Palestine is now the conscience of the world. No deal will change that

Palestine is now the conscience of the world. No deal will change that

US President Donald Trump’s recent unveiling in Washington was not a peace plan, but a mockery of a genuine one. The so-called breakthrough, negotiated between an American facilitator and an Israeli aggressor, erased Palestinians from the equation entirely, leaving them sidelined as the terms of a treaty were dictated by those who claim to represent them.

Trump and Netanyahu stood side by side, celebrating a pact that gave no voice to the Palestinians. With no Hamas representatives, no Palestinian Authority delegates, and only a minimal presence to feign legitimacy, the agreement was more performance than progress. It was a reenactment of the same colonial mindset that underpinned the Abraham Accords: striking compromises over Palestine without consulting its people.

“Who could believe it?” Netanyahu exclaimed, marveling at the complacency of Muslim regimes that enabled Israel’s dictates. He had long relied on eliminating Palestinian negotiators—ranging from Hamas leader Ismail Haniyeh to those targeted in Doha—to pave the way for his victories.

History will judge this moment harshly. A ceasefire proposal that excludes the occupied is not peace; it is a colonial decree. It revives the language of mandates and tutelage, echoing the 1917 Balfour Declaration, which promised Palestinian land without their consent or presence.
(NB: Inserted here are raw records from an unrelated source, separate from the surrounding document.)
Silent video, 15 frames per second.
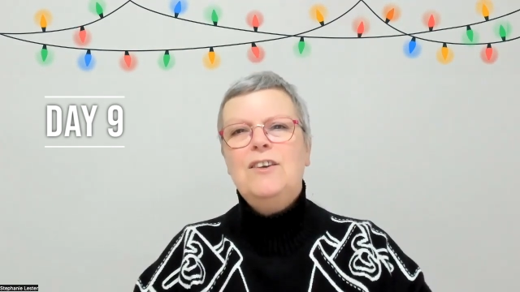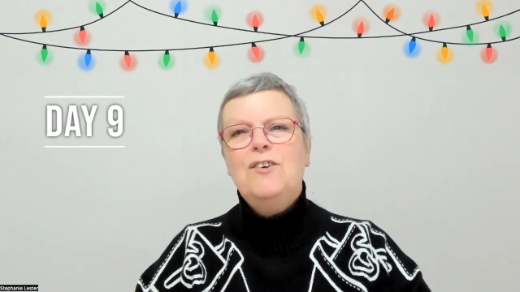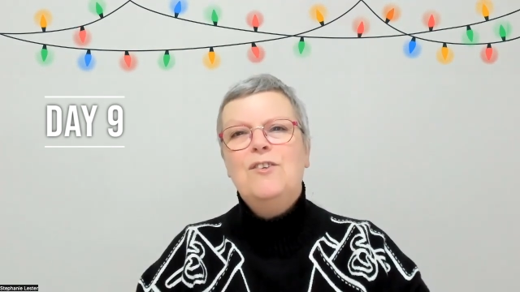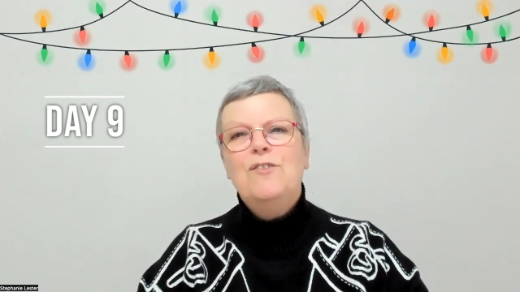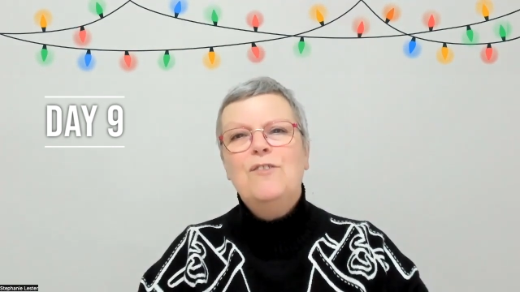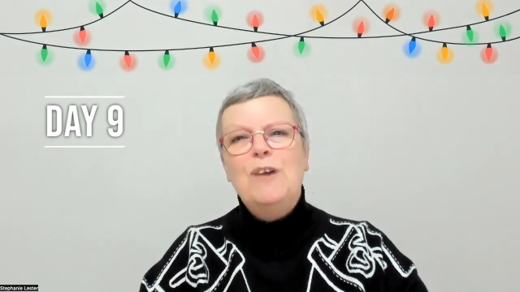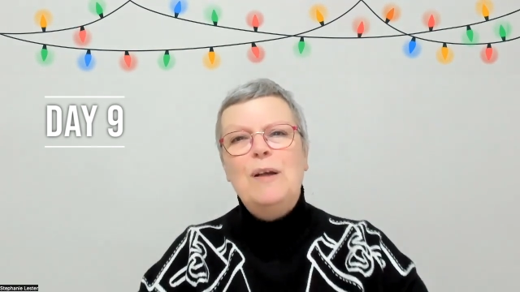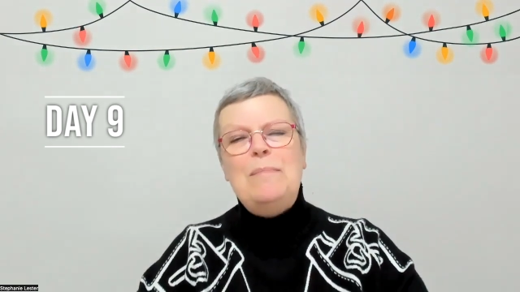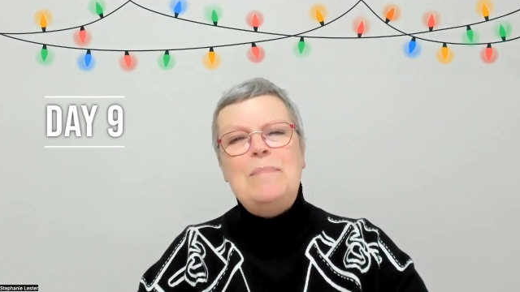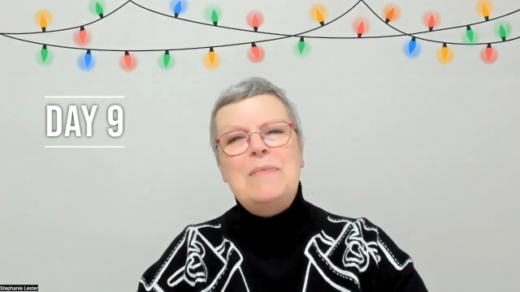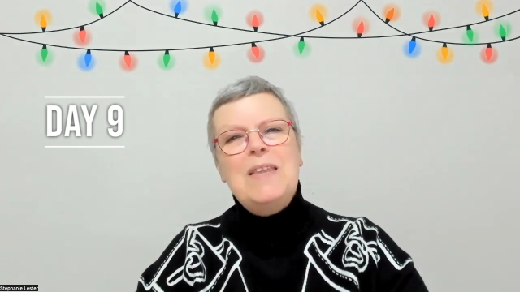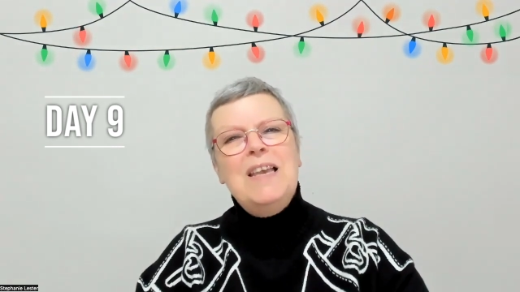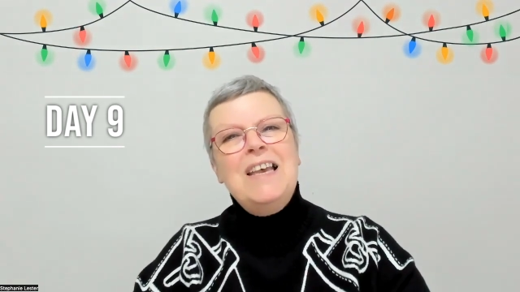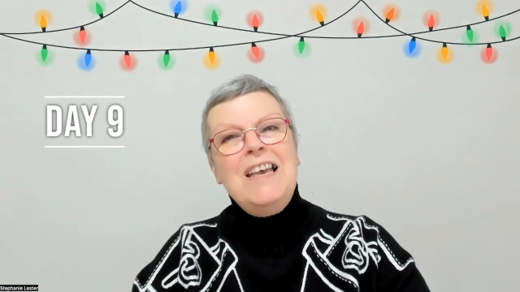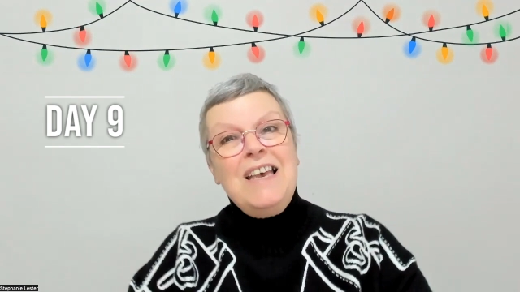your
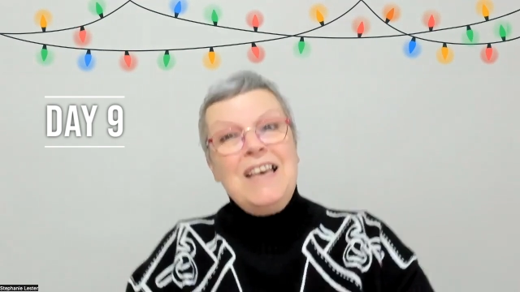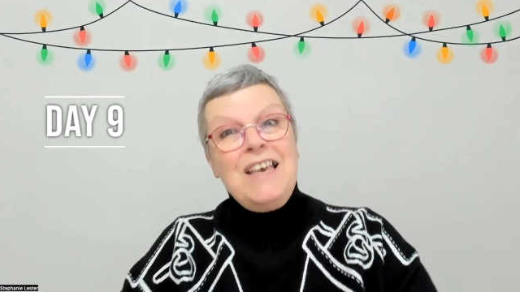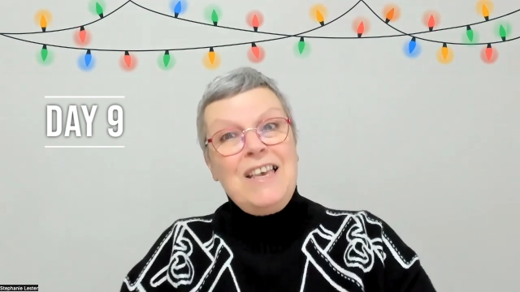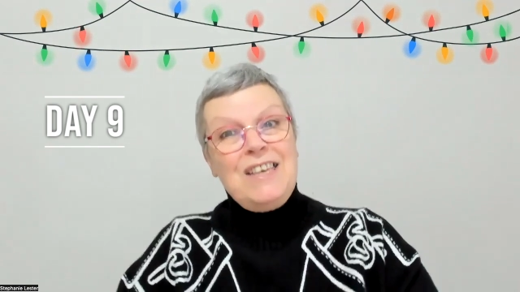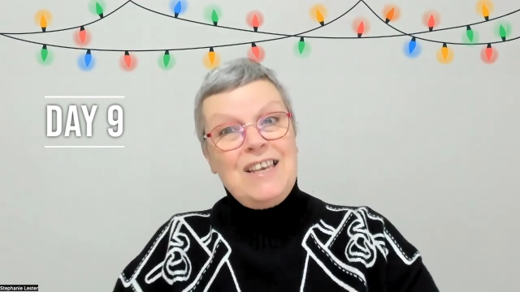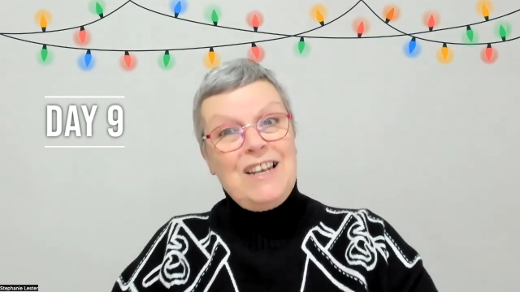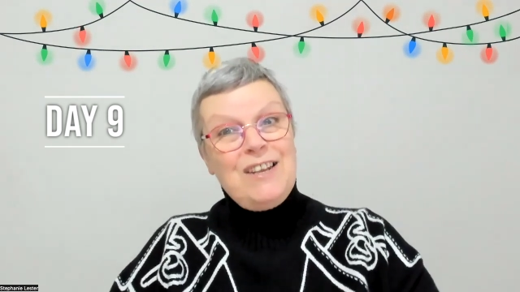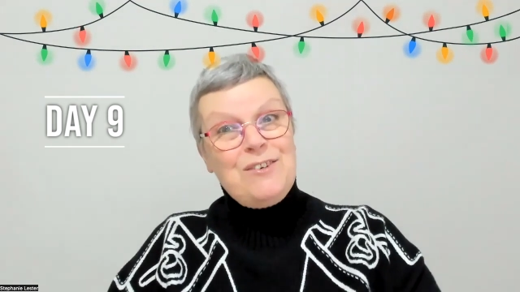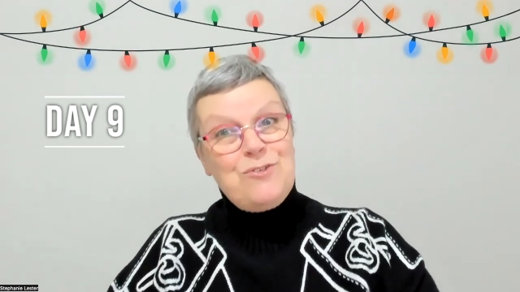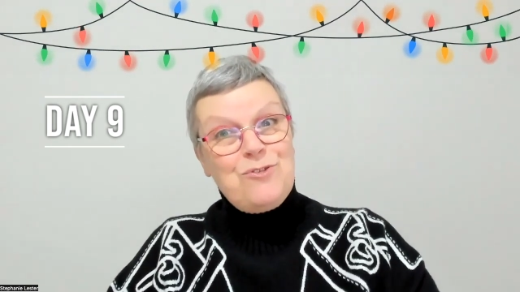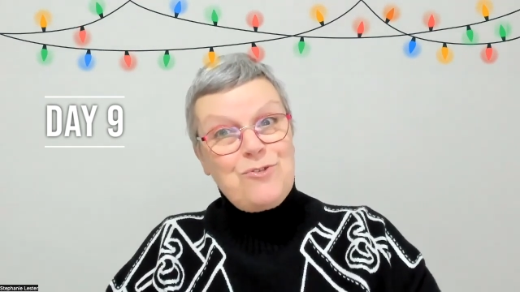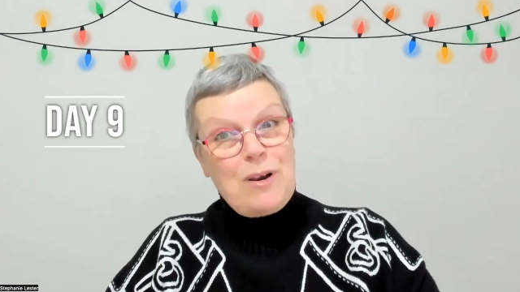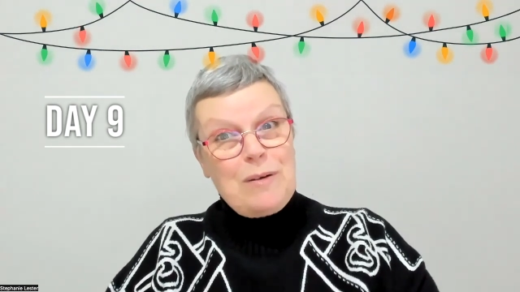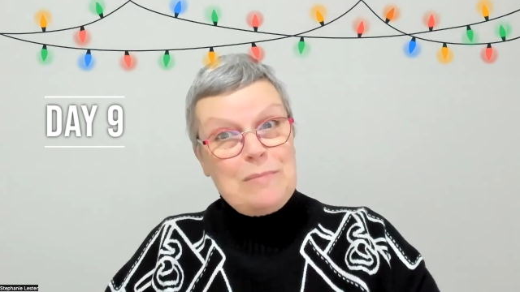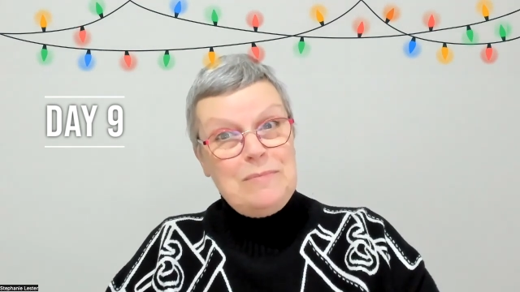little
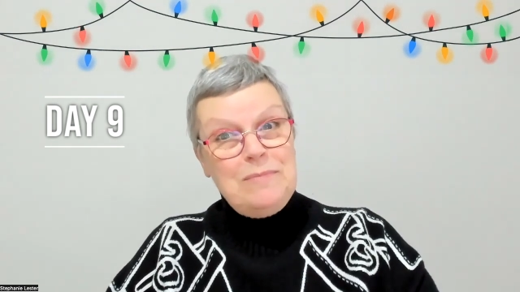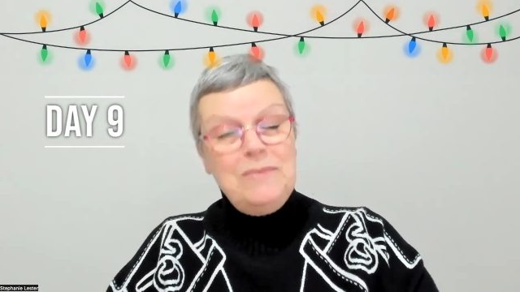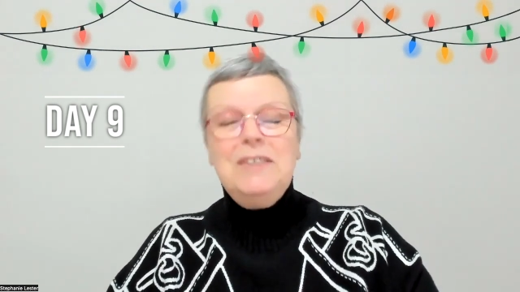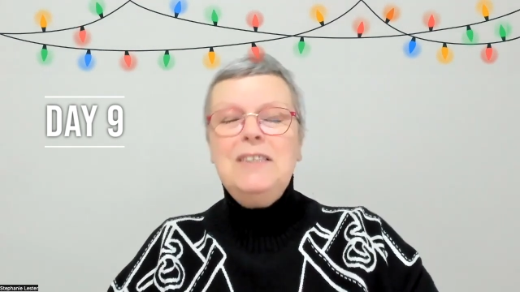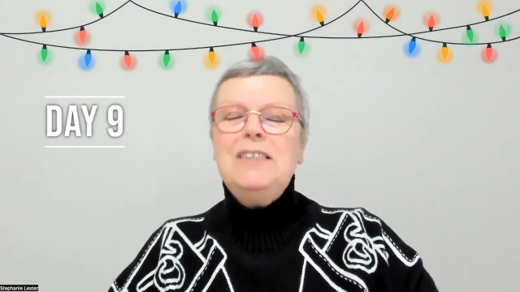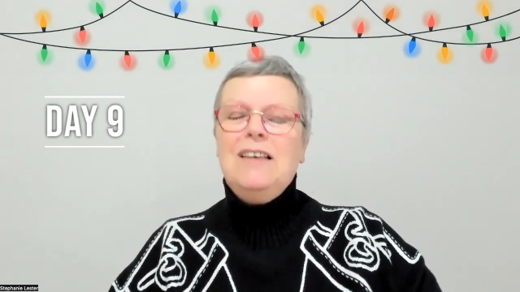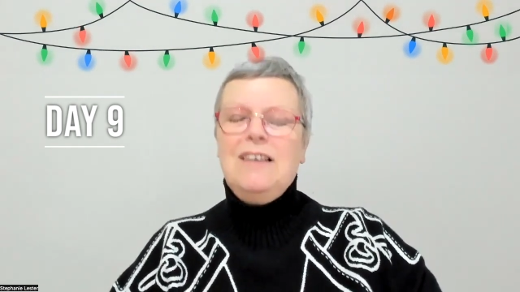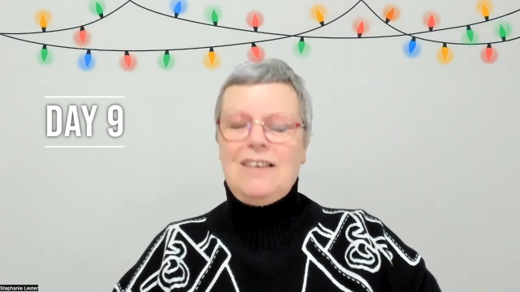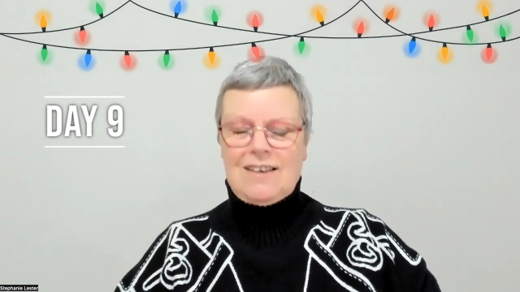drums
Arab and Muslim leaders, summoned to lend credibility, became instruments of submission. Their role was not to support Palestine, but to press it into silence. This strategy echoes the colonial framework that has long sought to control Palestine through external authority, masking it with humanitarian rhetoric.

Trump’s deal is an attempt to transform defeat into triumph. Where military campaigns faltered, diplomacy now offers a veneer of success. Yet, the plan lacks substance: it hinges on the return of hostages, with no binding guarantees of withdrawal or future concessions. Israeli troops remain entrenched, and the Palestinian narrative is quietly dismantled.

Despite the spectacle, Israel’s isolation deepens. At the United Nations, Netanyahu faced 77 nations walking out, leaving him to address empty seats. Public opinion in Europe and the US shifts decisively against Israel, driven by younger generations who see the conflict as a symbol of injustice. Global support for Palestine grows, and this agreement threatens to halt that momentum.

As Egypt’s former UN delegate Motaz Khalil remarked, this is “a surrender plan.” It silences Palestinians, strips them of agency, and grants Netanyahu the victory he once sought through force. The Gaza Humiliation Foundation, a system of external control, is now enshrined in policy—another chapter in the story of Palestinian dispossession.